Neural networks are a way of processing information that is used in both biological nervous systems and in artificial intelligence, or machine learning. Digital computers follow a von Neumann model, moving data from memory, performing clearly defined calculations on it, and then storing the resulting transformed data back in the memory. Neural networks on the other hand, use a network of connections to both store and process information. They are able to learn to perform operations, given only an objective and no precise instructions as to how it should be carried out. In many ways they function like a highly-complex statistical regression, fitting a model in many dimensions. Neural networks are particularly well-suited to applications such as image recognition, speech recognition and adaptive control.

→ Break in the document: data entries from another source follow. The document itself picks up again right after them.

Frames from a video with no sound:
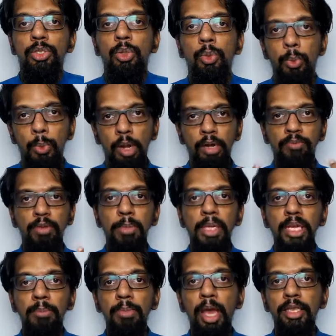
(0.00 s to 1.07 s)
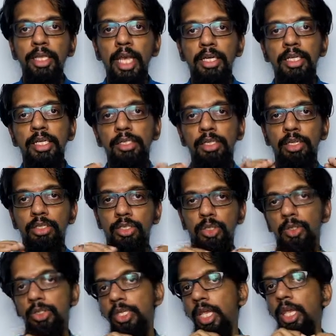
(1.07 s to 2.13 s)
So what we mean by that is,
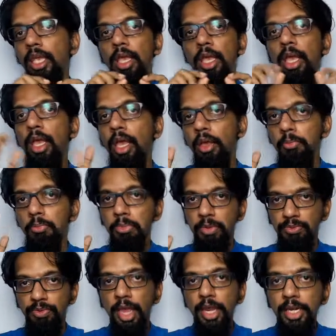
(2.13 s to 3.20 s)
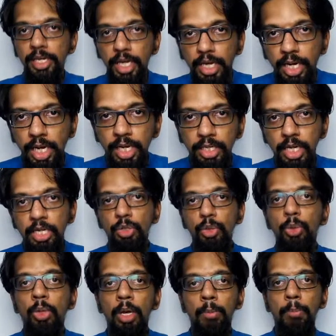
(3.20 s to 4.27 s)
so say if we are interconnecting
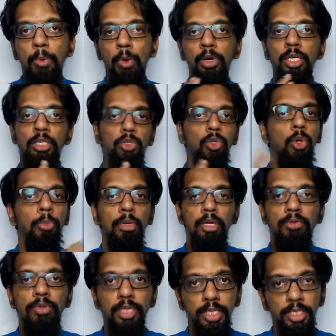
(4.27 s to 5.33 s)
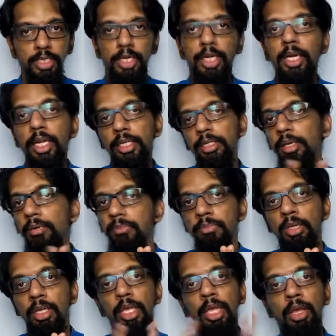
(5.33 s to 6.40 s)
two components, normally we interconnect
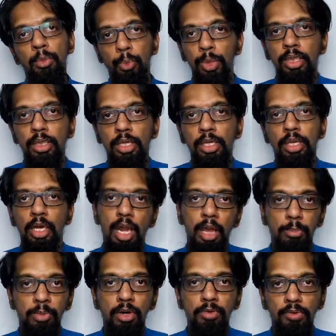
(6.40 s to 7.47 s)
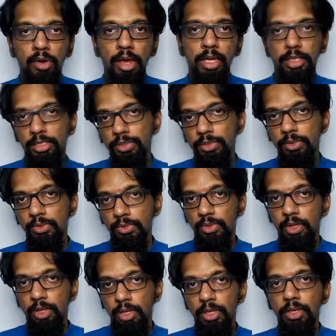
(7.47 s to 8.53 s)
them with a number of wires.
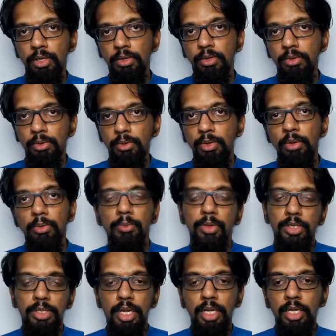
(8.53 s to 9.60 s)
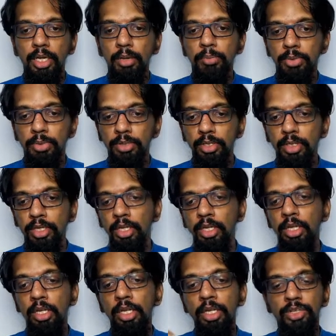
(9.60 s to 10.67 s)
So inside a computer.
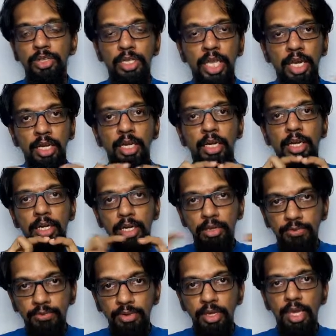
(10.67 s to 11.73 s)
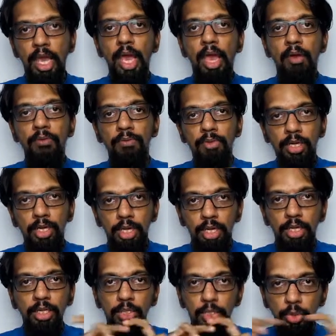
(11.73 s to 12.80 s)
So then if we have
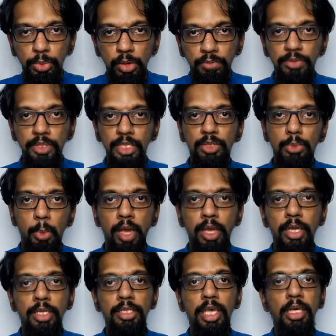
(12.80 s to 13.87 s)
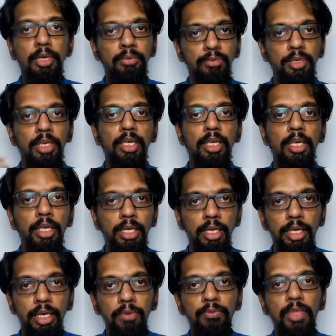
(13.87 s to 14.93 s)
a group of these wires and if we
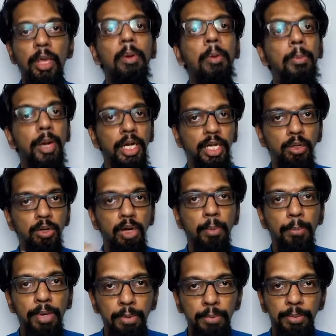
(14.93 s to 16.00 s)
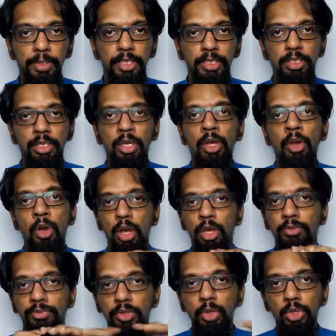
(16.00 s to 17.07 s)
give them a particular purpose, or
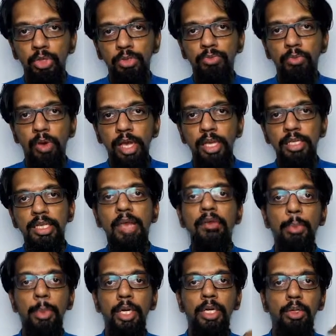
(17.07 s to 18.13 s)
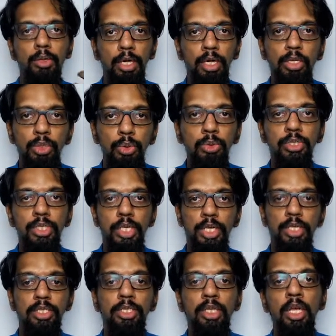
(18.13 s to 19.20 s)
if those wires have a particular
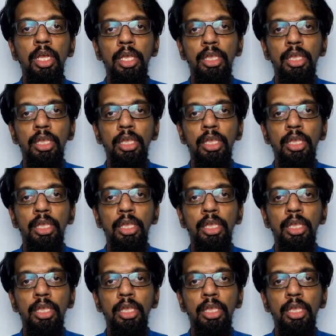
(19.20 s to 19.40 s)
usage,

Biological Neural Networks
Biological neural networks consist of nerve cells called neurons which each have many nerve fibres protruding from them, known as axons. The axons of different neurons have electrochemical connections known as synapses. Synapses act as variable attenuators, allowing the strength of connections between neurons to be adjusted. It is thought that both memories and skills are formed by creating pathways through which signals can flow via synapses with lowered resistance. Although this basic theory of the brain was suggested in the 19th Century, it was mathematical models of its functioning developed in the 1940’s that led directly to the development of artificial neural networks.
Artificial Neural Networks
Artificial neural networks are simplified mathematical models of biological ones, which can be simulated within a conventional digital computer. These models have a set of numerical inputs and a set of numerical outputs. The inputs are linked to the outputs through a network of connections with layers of nodes. The weighting of the nodes can be adjusted to make a particular path more likely to be followed. The neural network can then be presented with a training set of inputs for which the correct outputs are already known. The nodes are adjusted to minimize the difference between the neural networks outputs and the correct outputs. This involves solving large matrices.
Neural networks form non-linear statistical models. This is much like a regression fitting a curve to data in two dimensions. However, a neural network can fit models in many dimensions, spotting patterns in numerical data that humans cannot see. For example, this can map inputs to outputs for complex control applications. One limitation of neural networks is that, because of the high dimensionality of the models, they require very large datasets to train them effectively.
Networks may be shallow or deep, referring to the layers of nodes between the inputs and the outputs. The application of deep neural networks is known as deep learning and has proved the most useful area of artificial intelligence in recent years.